In coming to the conclusion that he had been incited to commit the offences, the Court noted that Furcht had no criminal record, that there were no objective suspicions that he was involved in drug trafficking and the police had only seen him as a means to establish contacts with another suspect.
Moreover, although it was true that Furcht himself later raised the possibility to deliver drugs and had been able to quickly initiate drug deals, the relevant time for determining whether there were objective suspicions that a person was predisposed to commit a criminal offence was when that person was first approached by the police. It was also significant that Furcht had explained to one of the undercover police officers that he was no longer interested in participating in a drug deal. Despite this, the officer had contacted him again and had persuaded him to arrange the drug sale. By that conduct, the investigating authorities had clearly abandoned a passive attitude and had caused him to commit the offences.

Article 34
At issue was the question of whether the German courts had provided him with sufficient redress. Under the Court’s case-law, Article 6 did not permit the use of evidence obtained as a result of police incitement. As such, for the trial to be fair all evidence obtained in such a way had to be excluded, or a procedure with similar consequences had to be applied (for example, a stay for abuse.)
In Furcht’s case, the evidence obtained by police incitement had been used and his conviction had been based on that material.
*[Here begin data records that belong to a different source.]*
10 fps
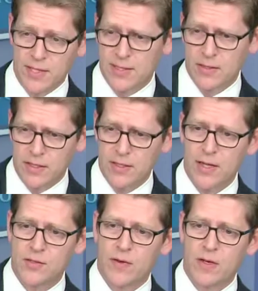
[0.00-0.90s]
that he didn't leak
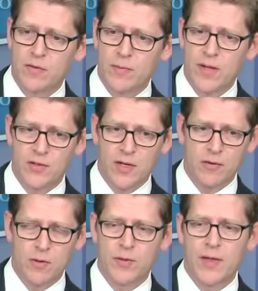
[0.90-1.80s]
classified information. I
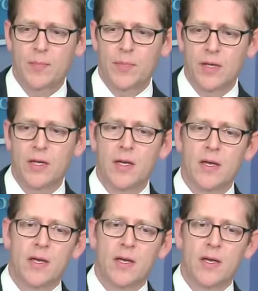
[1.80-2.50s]
agree with that, but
The Court was therefore not convinced that even a considerable mitigation of his sentence could be considered as a procedure with similar consequences as an exclusion of the evidence in question. Accordingly, Furcht had not been provided with sufficient redress and could still claim to be a victim of the alleged breach of the Convention.

The burden of proof
In the full judgement, at paragraph 53, the court said this:

“When applying [the above criteria] the Court places the burden of proof on the authorities. It falls to the prosecution to prove that there was no incitement, provided that the defendant’s allegations are not wholly improbable. In practice, the authorities may be prevented from discharging this burden by the absence of formal authorisation and supervision of the undercover operation. The Court has emphasised in that context the need for a clear and foreseeable procedure for authorising investigative measures, as well as for their proper supervision. It considered judicial supervision as the most appropriate means in case of covert operations.”

In conclusion, what is clear is that, providing a defendant raises an incitement / entrapment issue that is not “wholly improbable” this judgement indicates that the crown must then make the running and disprove it. This surely strengthens the hands of the defence even where a defendant may at some point after being approached have had criminal ideas not acted upon, as Furcht did here when looking to effect drug introductions but not become directly involved in them. Whether English judges will look so favourably upon such facts remains to be seen.